== Problem description ==
What you write must match, character for character, the lines from the one with "[00:00:00.00]" down to the one with "Transcript, with fillers: I" in the listing below, minus its pictures.

== Given entries ==

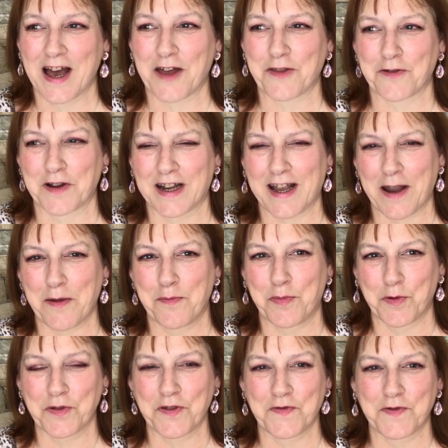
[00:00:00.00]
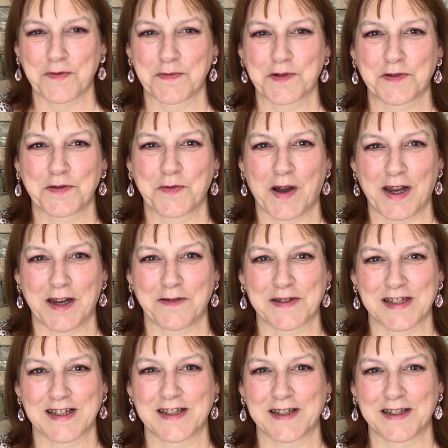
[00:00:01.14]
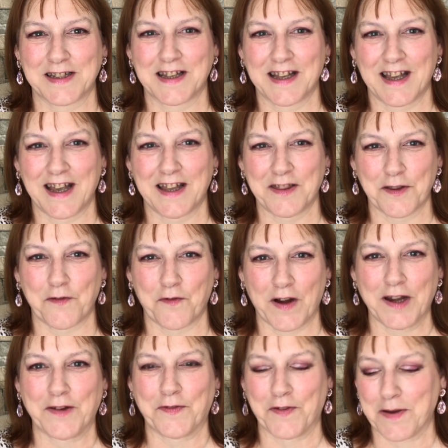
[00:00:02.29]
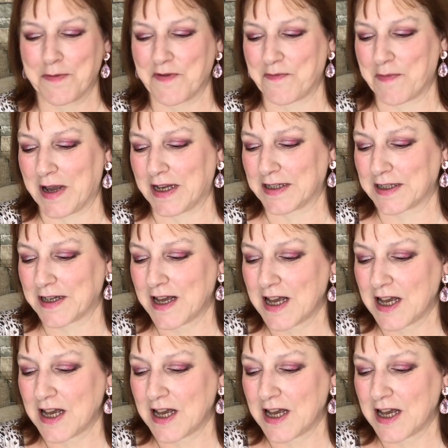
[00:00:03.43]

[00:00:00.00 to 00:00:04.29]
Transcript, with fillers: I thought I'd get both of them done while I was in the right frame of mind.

==

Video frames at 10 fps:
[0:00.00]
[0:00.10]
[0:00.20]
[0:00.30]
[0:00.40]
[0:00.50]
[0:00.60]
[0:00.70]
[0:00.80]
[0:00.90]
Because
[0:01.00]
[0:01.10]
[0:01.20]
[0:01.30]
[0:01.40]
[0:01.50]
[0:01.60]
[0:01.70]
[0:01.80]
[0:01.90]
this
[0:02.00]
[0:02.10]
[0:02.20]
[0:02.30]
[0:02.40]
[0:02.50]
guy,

...

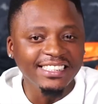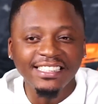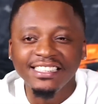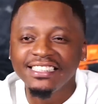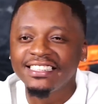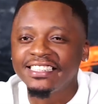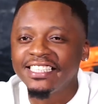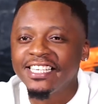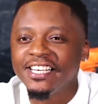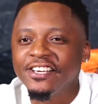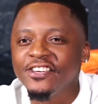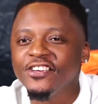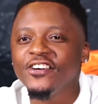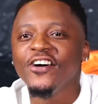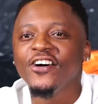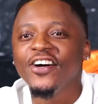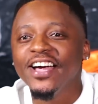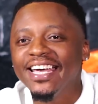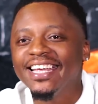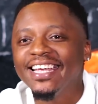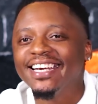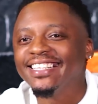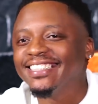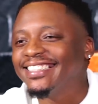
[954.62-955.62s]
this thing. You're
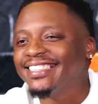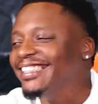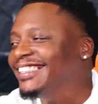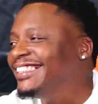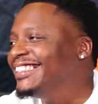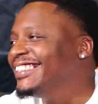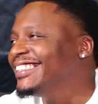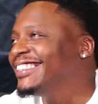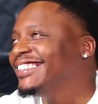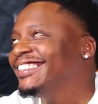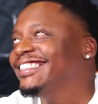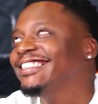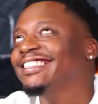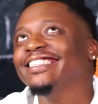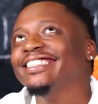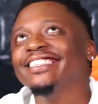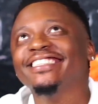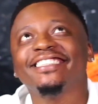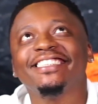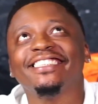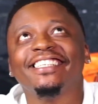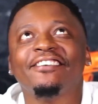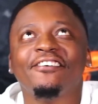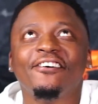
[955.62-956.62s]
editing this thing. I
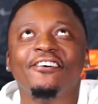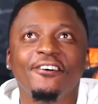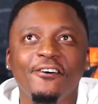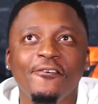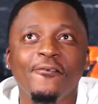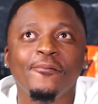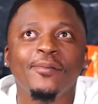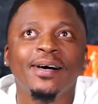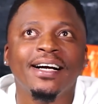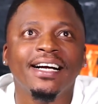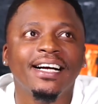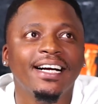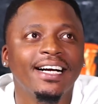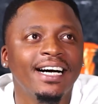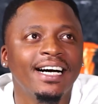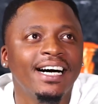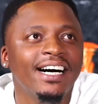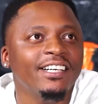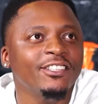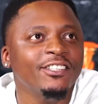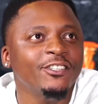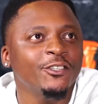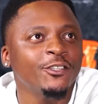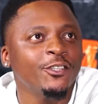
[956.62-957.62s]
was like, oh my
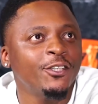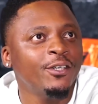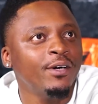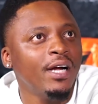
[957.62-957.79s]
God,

== Result below ==
[00:00:00.00]
[00:00:01.14]
[00:00:02.29]
[00:00:03.43]

[00:00:00.00 to 00:00:04.29]
Transcript, with fillers: I thought I'd get both of them done while I was in the right frame of mind.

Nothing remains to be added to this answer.